### Required action
The answer is the full listing below, copied exactly, with its pictures omitted.

### Record excerpts
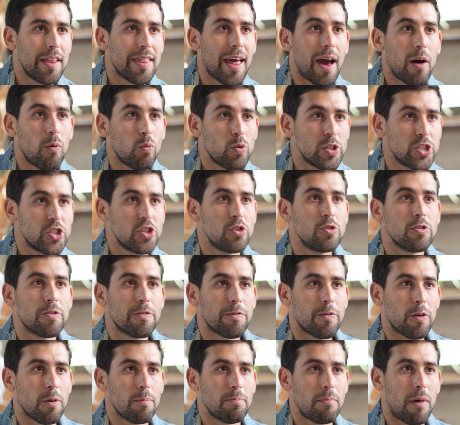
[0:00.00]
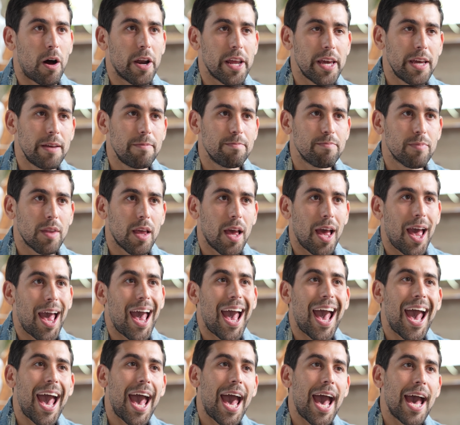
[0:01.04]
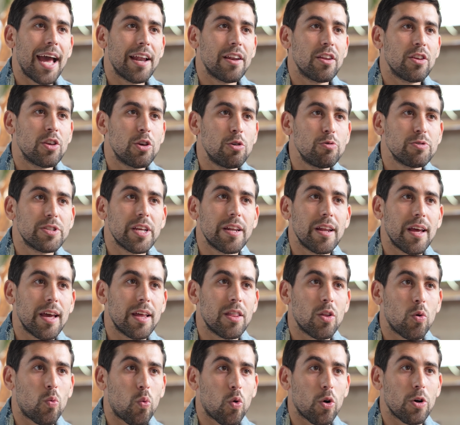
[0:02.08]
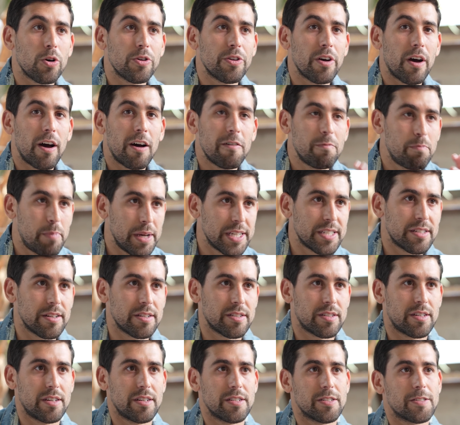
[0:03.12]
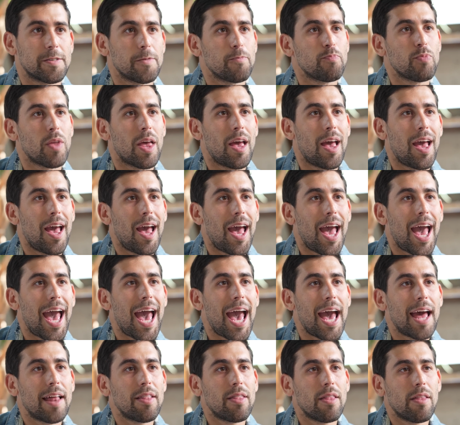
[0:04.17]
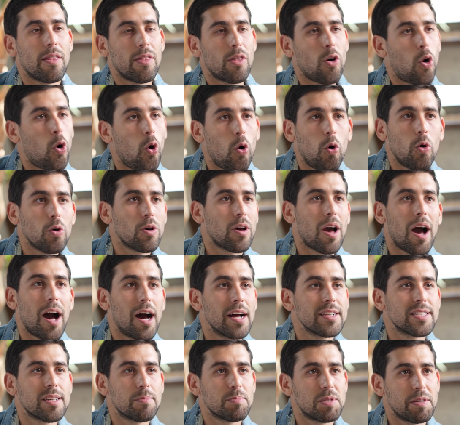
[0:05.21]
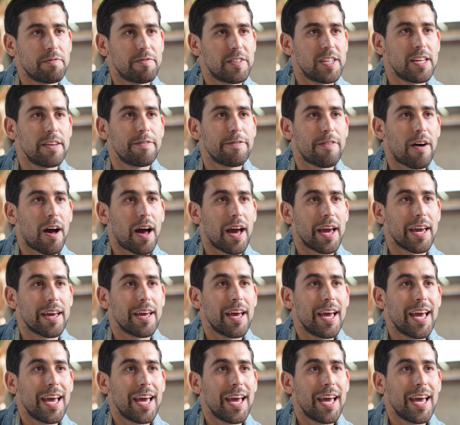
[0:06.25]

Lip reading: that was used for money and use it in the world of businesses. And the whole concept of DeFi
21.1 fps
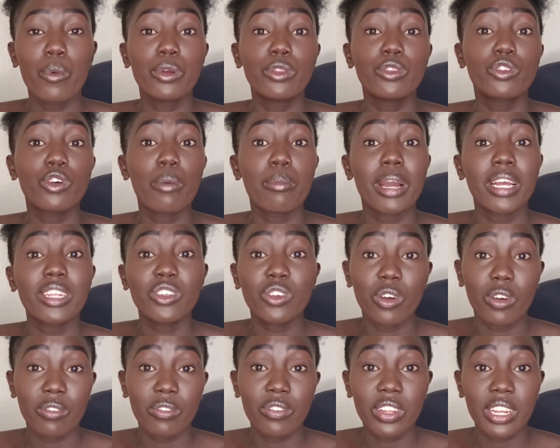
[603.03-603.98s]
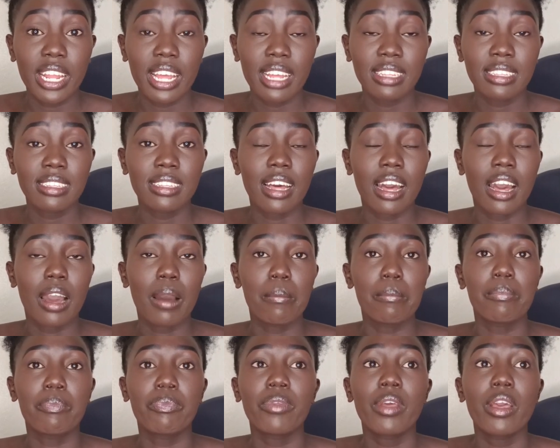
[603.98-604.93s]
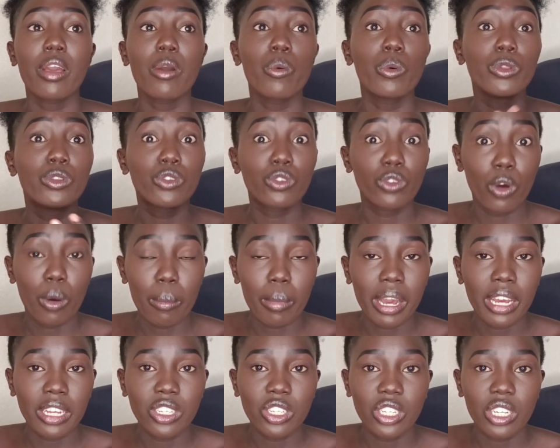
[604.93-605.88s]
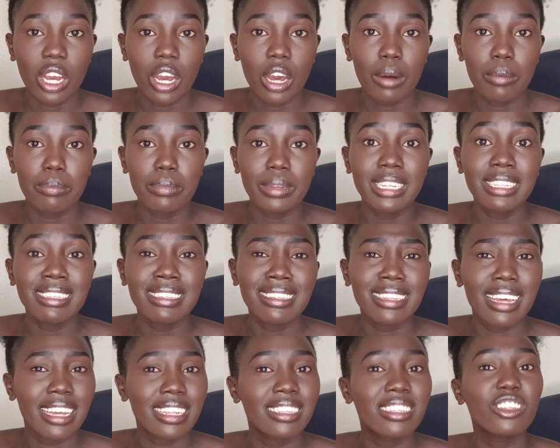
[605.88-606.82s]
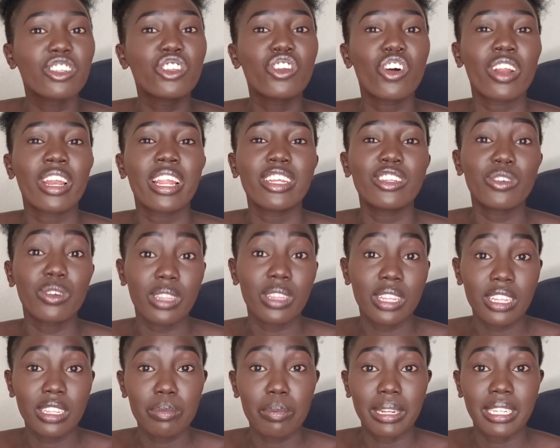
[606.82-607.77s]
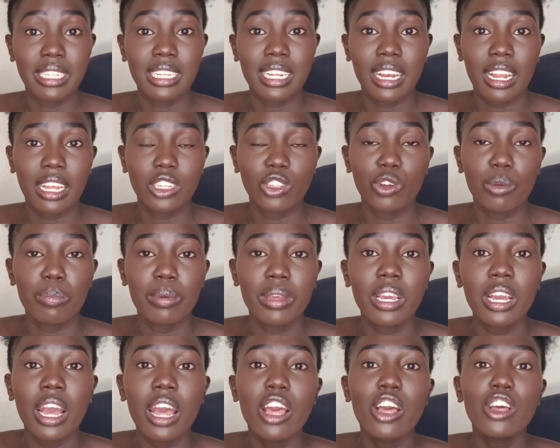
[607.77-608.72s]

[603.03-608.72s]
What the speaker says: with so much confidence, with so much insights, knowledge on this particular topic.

### Your solution
[0:00.00]
[0:01.04]
[0:02.08]
[0:03.12]
[0:04.17]
[0:05.21]
[0:06.25]

Lip reading: that was used for money and use it in the world of businesses. And the whole concept of DeFi
21.1 fps
[603.03-603.98s]
[603.98-604.93s]
[604.93-605.88s]
[605.88-606.82s]
[606.82-607.77s]
[607.77-608.72s]

[603.03-608.72s]
What the speaker says: with so much confidence, with so much insights, knowledge on this particular topic.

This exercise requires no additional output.